Turnips (Brassica campestris L.) are an easy to grow root vegetable that can be used in a variety of ways. You can use them to make soups, eat them raw or even baked, boil and mash them! They’re fantastic as one of your daily veg.
As with any root vegetable, you can grow turnips along with carrots and radishes. They are easy to care for and can be planted either in the spring, so you have turnips all summer, or in late summer for autumn. Here’s how to grow turnips.
Interesting turnip facts!
Turnips are related to radishes, mustard, and collard greens.
As a versatile plant, you can eat both the turnip’s roots and its leafy greens.
Most turnip varieties have a slightly spicy taste if eaten raw.
Turnips are sometimes grown to feed livestock.
Before people carved lanterns on Halloween, they carved turnips to frighten evil spirits!
As turnips prefer full sun, you’ll want to plant them in a sunny area of your veg patch. They will, however, tolerate partial shade, especially if you plan on harvesting the plant for its greens.
Plant your turnip seeds in well-draining soil as this will prevent them from rotting and give them a boost. If you have heavy or clay soil, add sand as this will allow turnips to expand. Also, remove any stones in the soil.
Before planting, add an 8 cm layer of compost or aged manure and let it rot into the soil.
There are plenty of turnip varieties, including some interesting European ones. Each with their own unique taste. A few favourites include:
‘Green Globe’ (Maincrop)
White fleshed with round roots – excellent for turnip tops.
‘Golden Ball’ (Maincrop)
Small, round yellow variety, with succulent flesh.

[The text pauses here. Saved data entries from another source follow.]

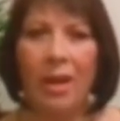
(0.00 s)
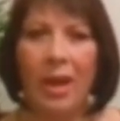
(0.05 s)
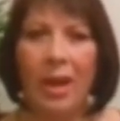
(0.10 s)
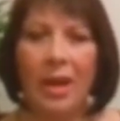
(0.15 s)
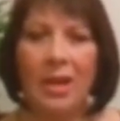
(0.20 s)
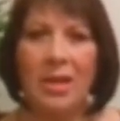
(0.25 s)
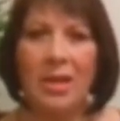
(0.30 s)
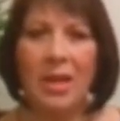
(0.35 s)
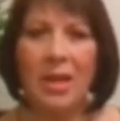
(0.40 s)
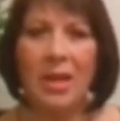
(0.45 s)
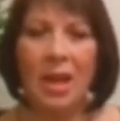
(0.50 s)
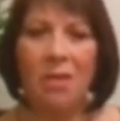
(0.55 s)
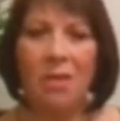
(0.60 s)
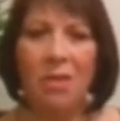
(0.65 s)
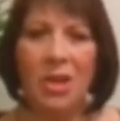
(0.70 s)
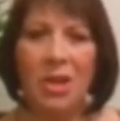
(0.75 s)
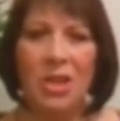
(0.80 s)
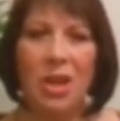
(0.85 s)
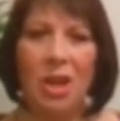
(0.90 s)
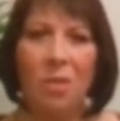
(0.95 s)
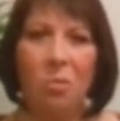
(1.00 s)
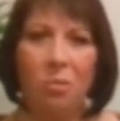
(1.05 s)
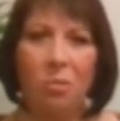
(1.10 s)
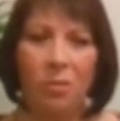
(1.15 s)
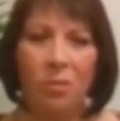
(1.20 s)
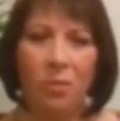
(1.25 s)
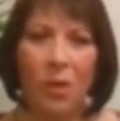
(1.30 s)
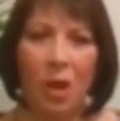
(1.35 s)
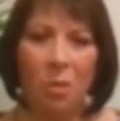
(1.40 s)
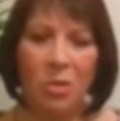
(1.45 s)
and every
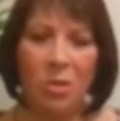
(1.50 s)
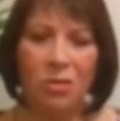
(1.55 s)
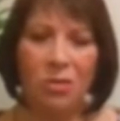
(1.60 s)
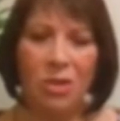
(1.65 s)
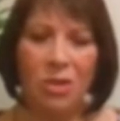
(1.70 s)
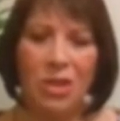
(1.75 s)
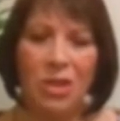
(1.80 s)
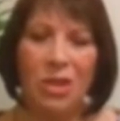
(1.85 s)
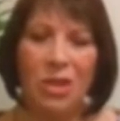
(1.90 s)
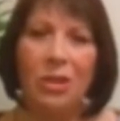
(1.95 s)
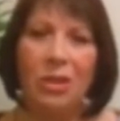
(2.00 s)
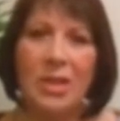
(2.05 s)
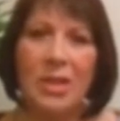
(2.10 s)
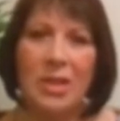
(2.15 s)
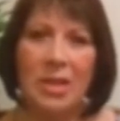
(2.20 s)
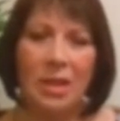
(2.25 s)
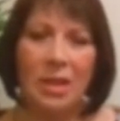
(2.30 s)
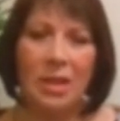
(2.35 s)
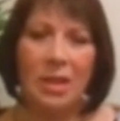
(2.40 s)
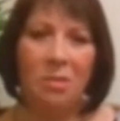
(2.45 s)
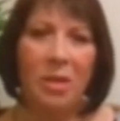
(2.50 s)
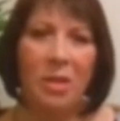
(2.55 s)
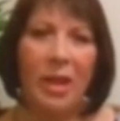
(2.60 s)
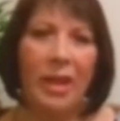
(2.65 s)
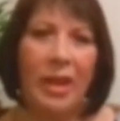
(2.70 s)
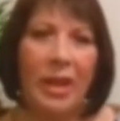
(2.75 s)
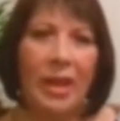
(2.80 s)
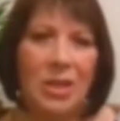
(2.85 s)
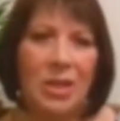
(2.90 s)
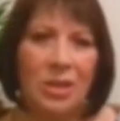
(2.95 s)
time I was reduced in
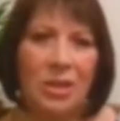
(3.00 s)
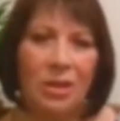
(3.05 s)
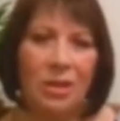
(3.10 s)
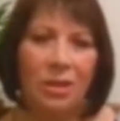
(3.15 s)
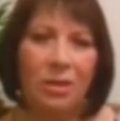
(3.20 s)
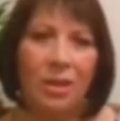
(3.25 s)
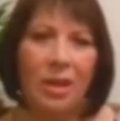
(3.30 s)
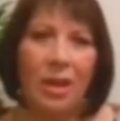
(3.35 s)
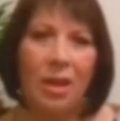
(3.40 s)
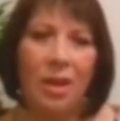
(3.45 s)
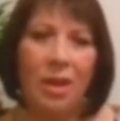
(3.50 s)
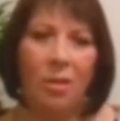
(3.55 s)
medication,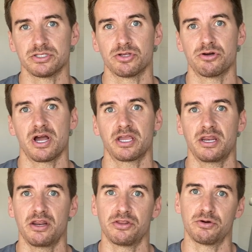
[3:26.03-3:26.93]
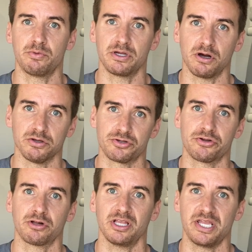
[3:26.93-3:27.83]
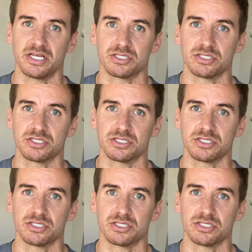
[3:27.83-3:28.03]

so they're not getting their recalls or their cleanings.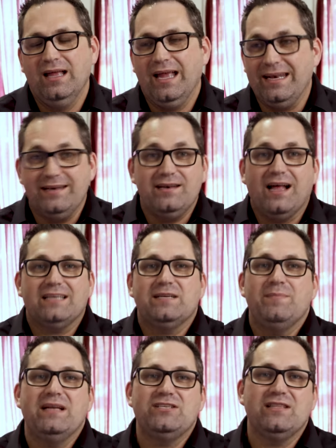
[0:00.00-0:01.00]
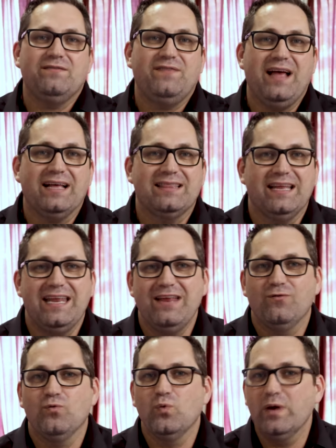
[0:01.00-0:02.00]
And not to mention the fact that
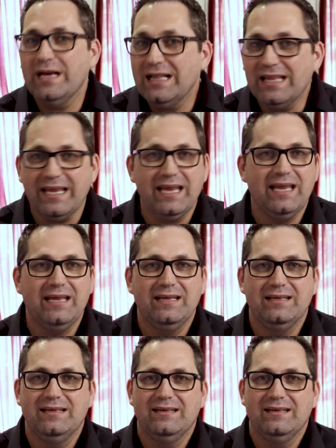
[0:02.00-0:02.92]
he really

‘Tokyo Cross’ AGM (Summer or early)
Very fast growing with small, white, tasty roots.
‘Purple Top Milan’ (Summer or early)
Flattish roots with purple markings and white flesh. It’s tender when young and early maturing, with an excellent flavour.
Oasis’ AGM (Summer or early)
Has virus-resistant white roots and is delicious eaten raw.
As turnips don’t transplant well, you want to seed directly into the soil. Start by preparing the soil with a good raking, as you would for any plant. Scatter seed over the soil and cover with 2 cm of soil.
As seedlings grow to about 10 cm tall, start to thin them so that plants are around 10 cm apart. Thin rows so that they are 30 cm apart. Overcrowding may cause small roots.
You can extend your harvest by planting seeds at ten-day intervals.
How to nurture turnips
What makes turnips ideal is they don’t need that much care. As with any plant in your garden, keep the beds weed-free. However, be careful not to disturb the roots of young turnips.
Keep the soil lightly moist and mulch to retain moisture and suppress weeds. Overall, it’s easy to grow turnips.
Harvesting largely depends on when you plant your turnips, typically they are ready for harvesting 30 to 60 days after planting.
Depending on how you plan to use them, you can pull the turnips from May to September. If you’re eating raw, harvest when they’re the size of a golf ball. If planning to cook your turnips, leave longer, until they’re the size of a tennis ball.
Harvest when the size of a golf ball from mid-October.
Harvest leaves in March and April as they taste best when young and tender. However, don’t pick the turnips as they’ll re-sprout and provide several cuts.
How to store fresh turnips
As a hardy veg, turnips can survive up to 3 or 4 months in a cool, dark, humid place such as your refrigerator’s vegetable draw.
Ideally, you would keep turnips in a perforated plastic bag as this should regulate the moisture content. Too much damp and they’ll start to go mouldy. Not enough moisture and they’ll dry out.
Turnips also freeze well and can be frozen a few different ways: roasted, diced and blanched, or cooked and mashed.
Common pests and problems
Pests and disease are a natural evil of growing veg. Our best advice is to practice crop rotation each growing season and don’t plant a vegetable in the same spot more than two years.
When growing turnips, there are a few issues to look out for and treat.
This appears as a white powdery deposit over the leaf surface. Leaves become stunted and shrivel. Avoid powdery mildew by growing in cooler locations and keeping the soil moist.
Several kinds of aphids can plague turnips and can kill your crop. However, you can prevent them from settling by surrounding your plants with reflective mulch like silver-coloured plastic.
Cabbage root fly
Causing plants to wilt and die, cabbage root fly larvae feed on the roots just below the soil surface. Seedlings are most vulnerable. Use an insect-proof mesh or horticultural fleece to protect your plants.
Roots become swollen and distorted, and leaves become pale and yellow and wilt easily. Plants may die. Improve your soil’s drainage and increase its alkaline pH by adding lime. Do not grow in affected soil.